■ EXERCISE MATERIAL:
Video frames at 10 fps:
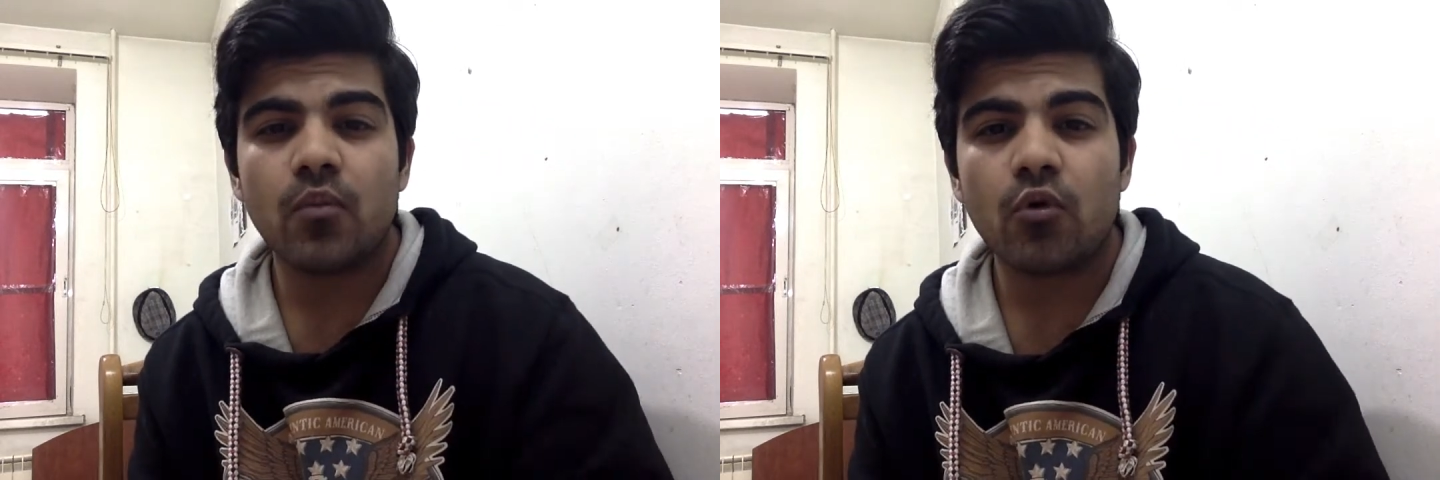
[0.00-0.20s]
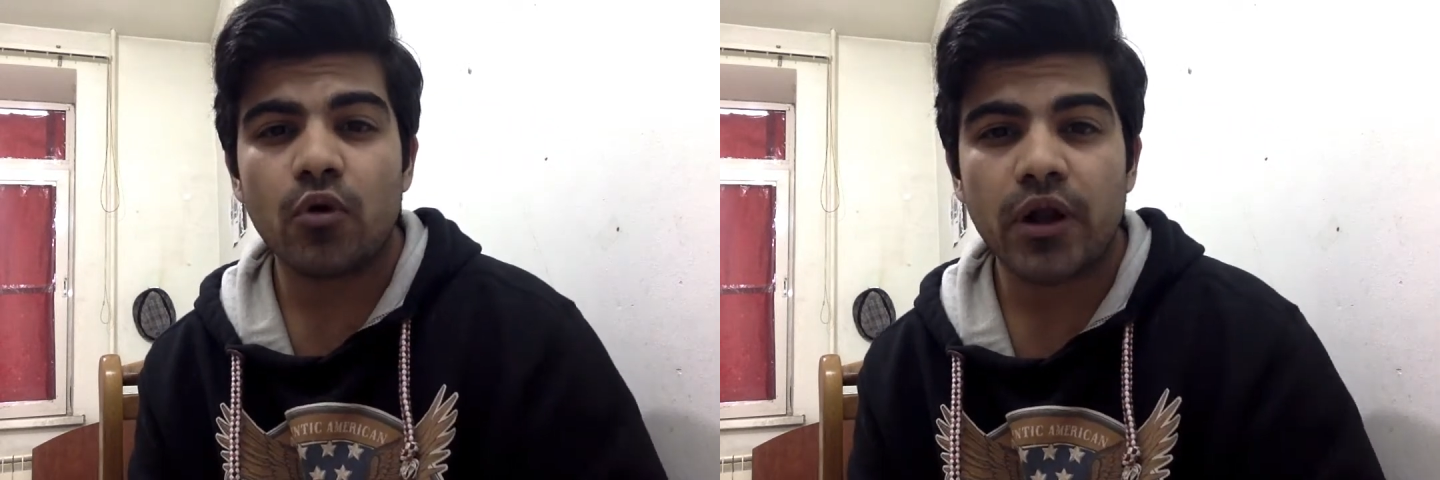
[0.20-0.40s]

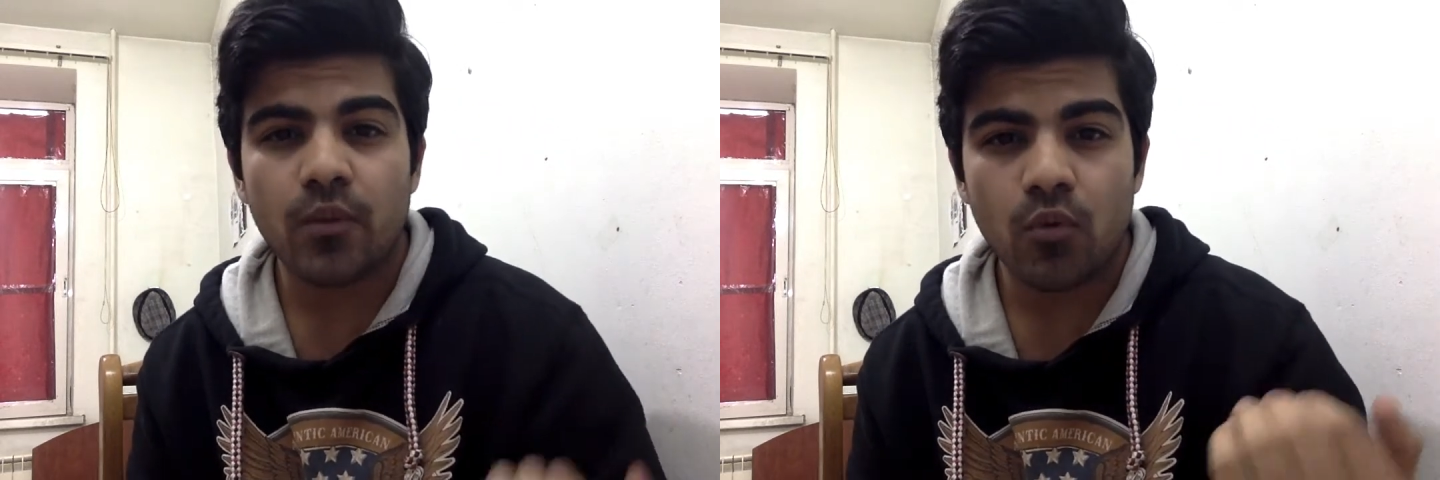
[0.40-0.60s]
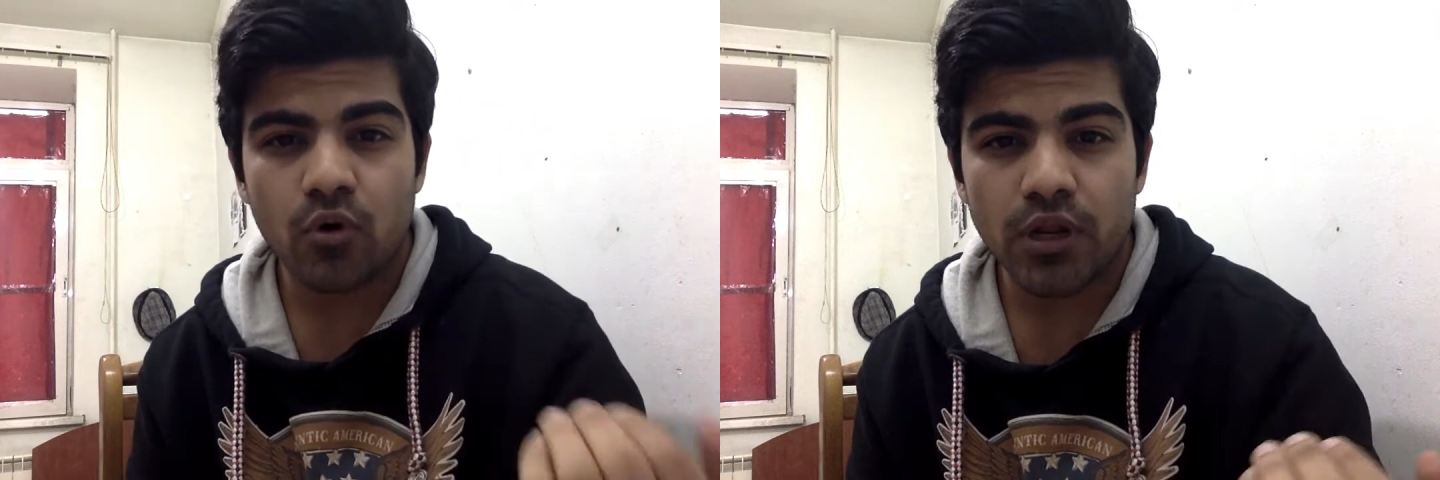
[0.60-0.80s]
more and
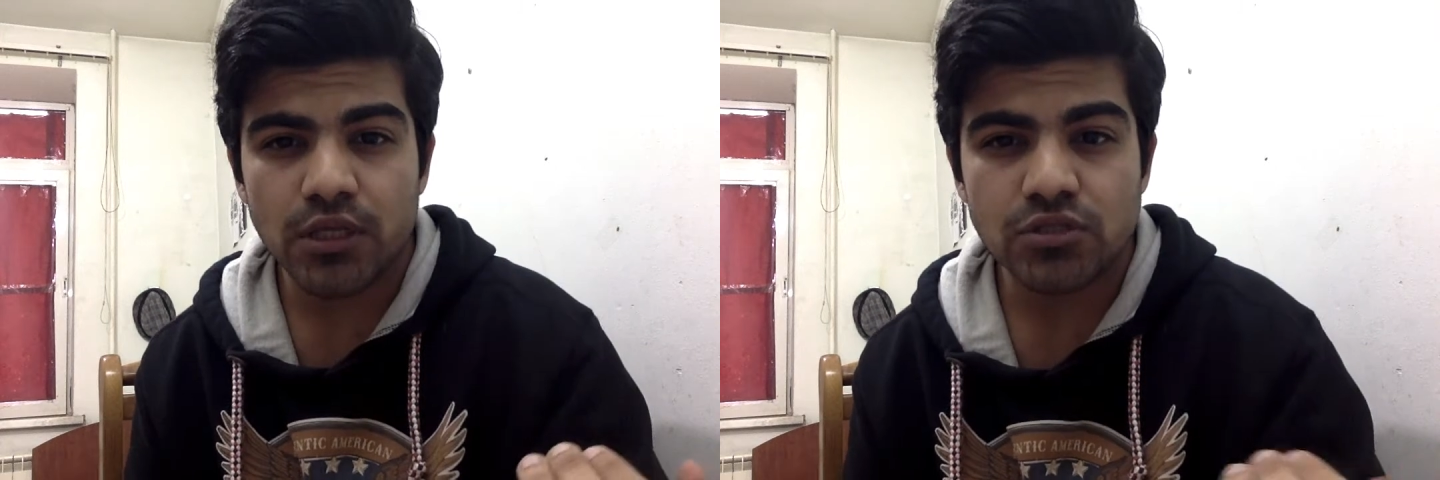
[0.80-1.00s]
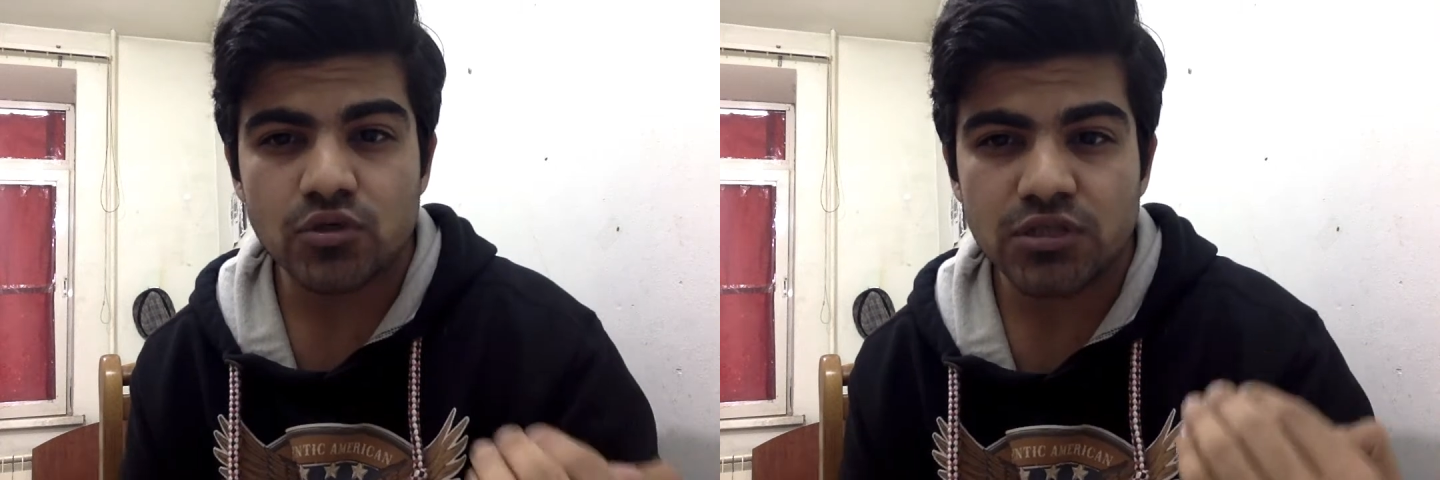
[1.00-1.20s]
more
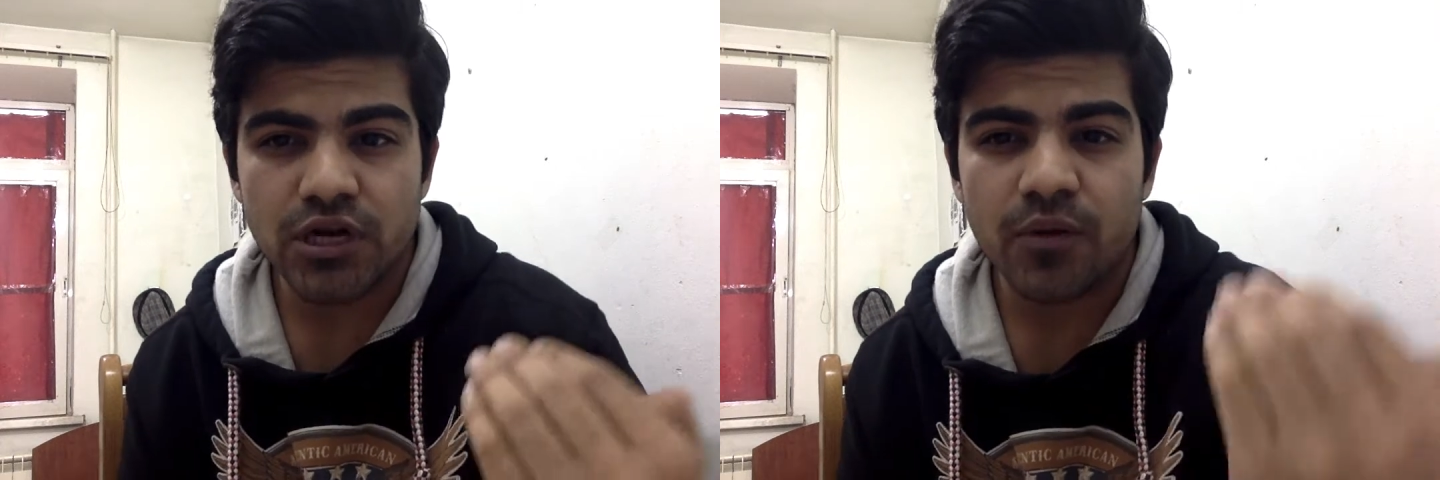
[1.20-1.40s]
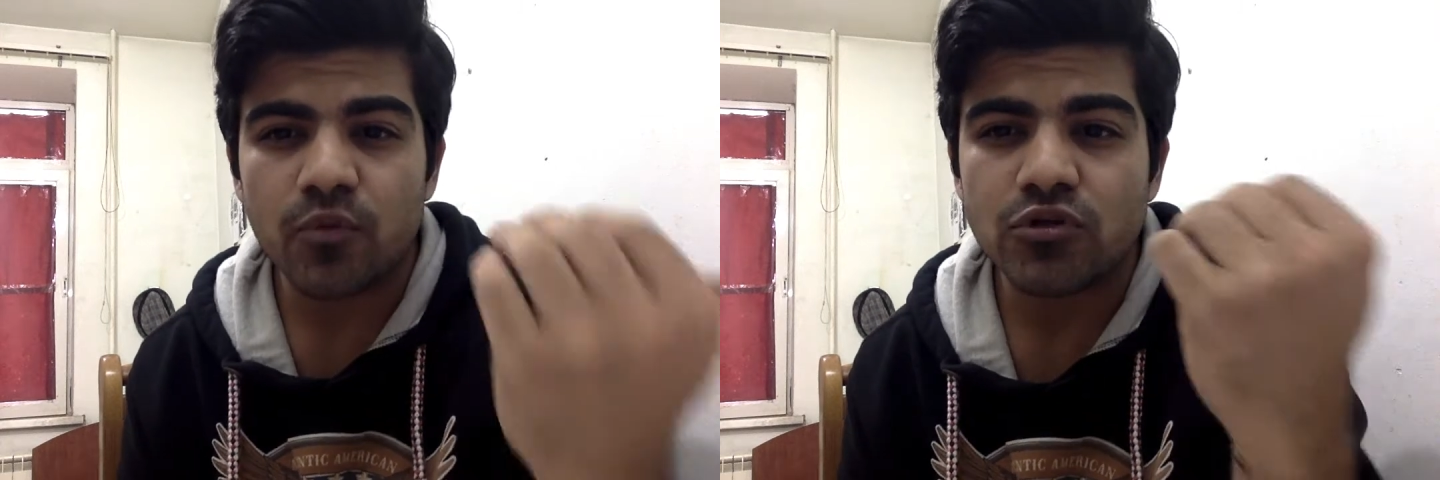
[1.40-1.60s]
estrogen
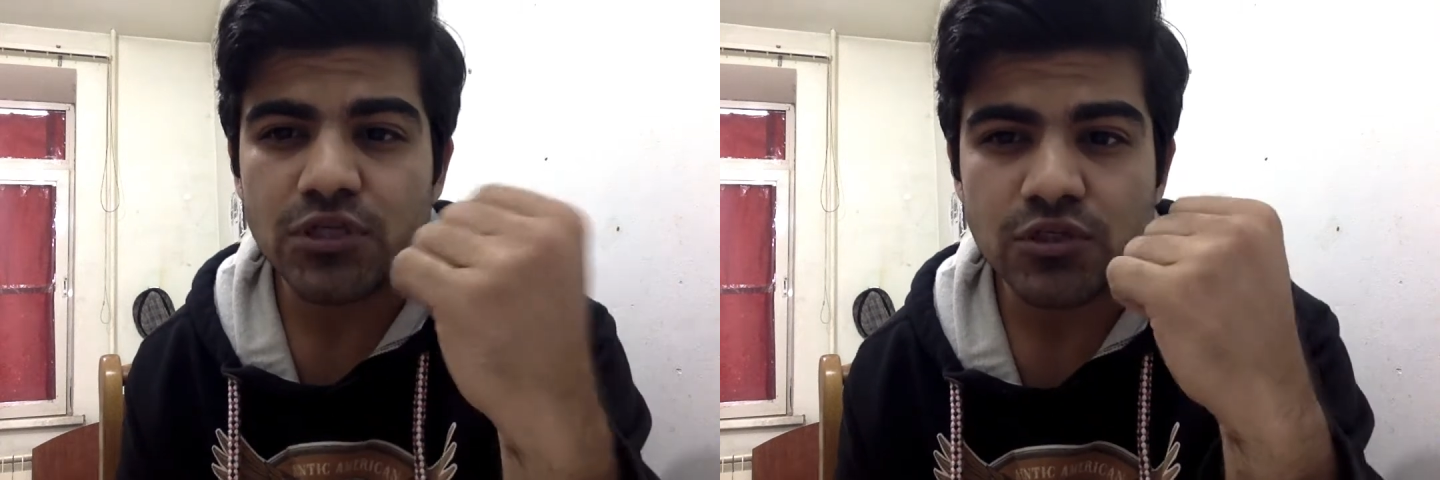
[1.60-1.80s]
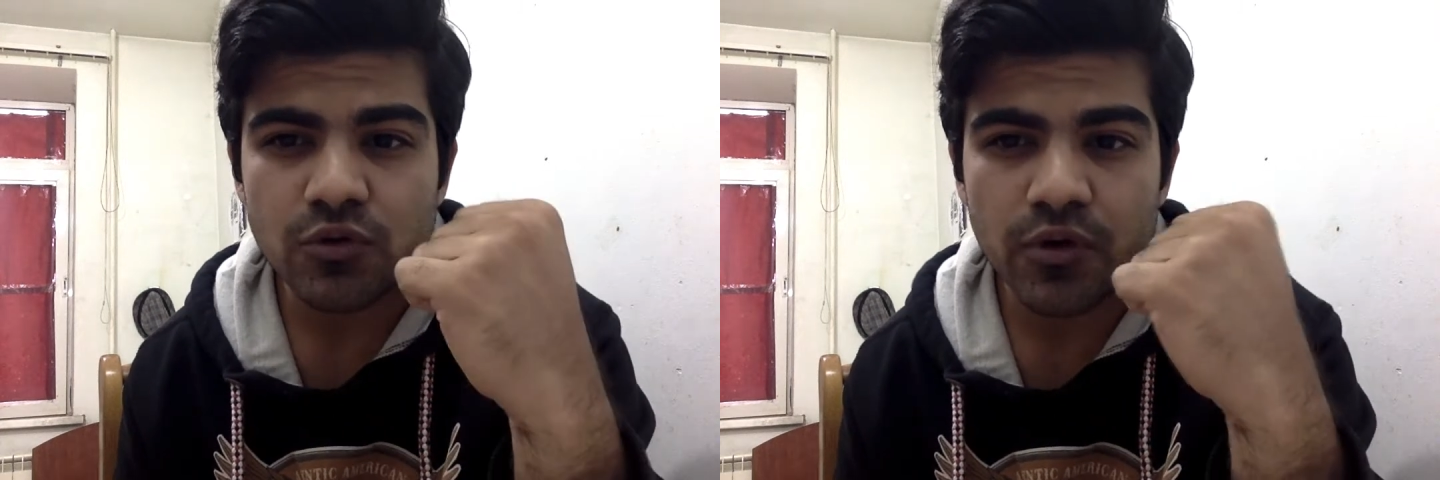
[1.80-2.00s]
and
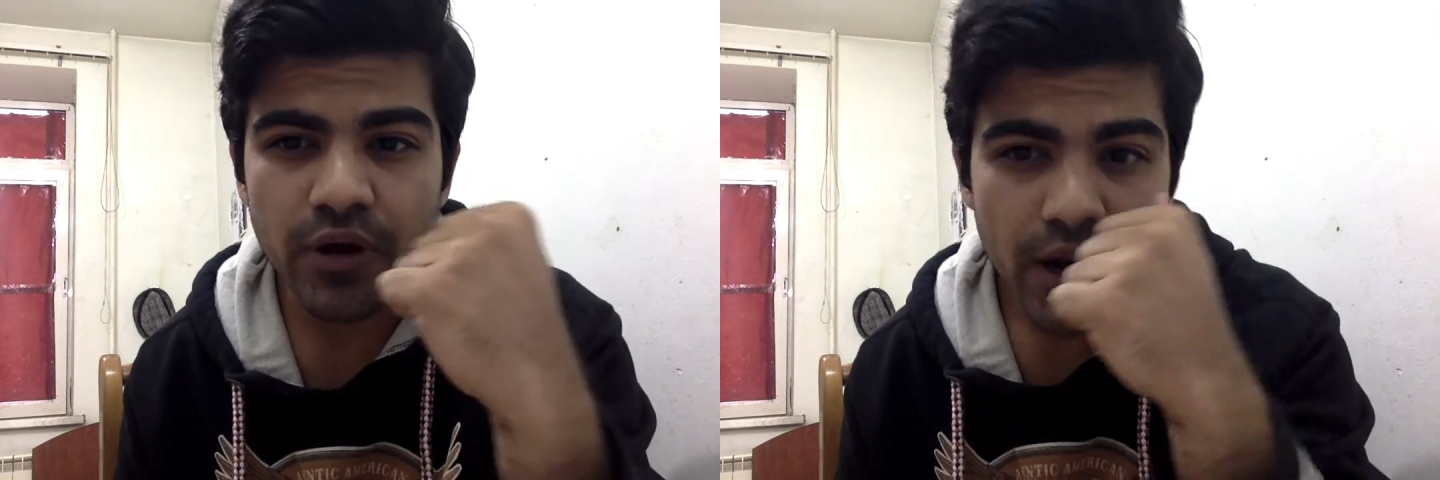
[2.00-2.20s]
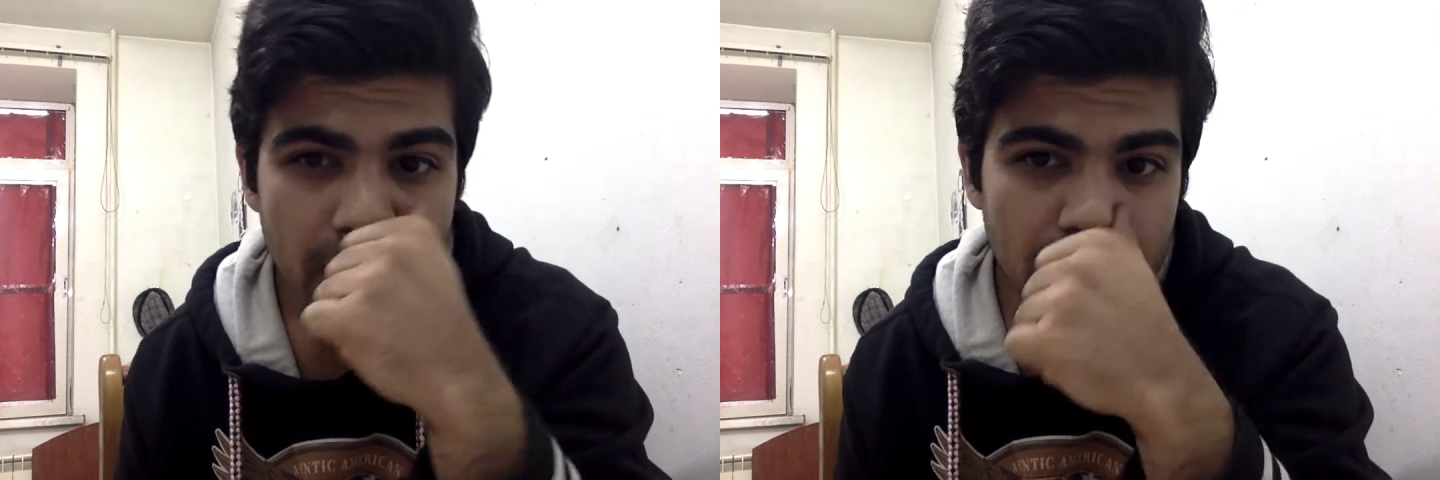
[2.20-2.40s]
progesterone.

■ TASK TO CARRY OUT: The answer must be an exact transcription of the lines from the one containing "[1.00-1.20s]" through the last line of the records above, both included, with no pictures.

■ TASK ANSWER:
[1.00-1.20s]
more
[1.20-1.40s]
[1.40-1.60s]
estrogen
[1.60-1.80s]
[1.80-2.00s]
and
[2.00-2.20s]
[2.20-2.40s]
progesterone.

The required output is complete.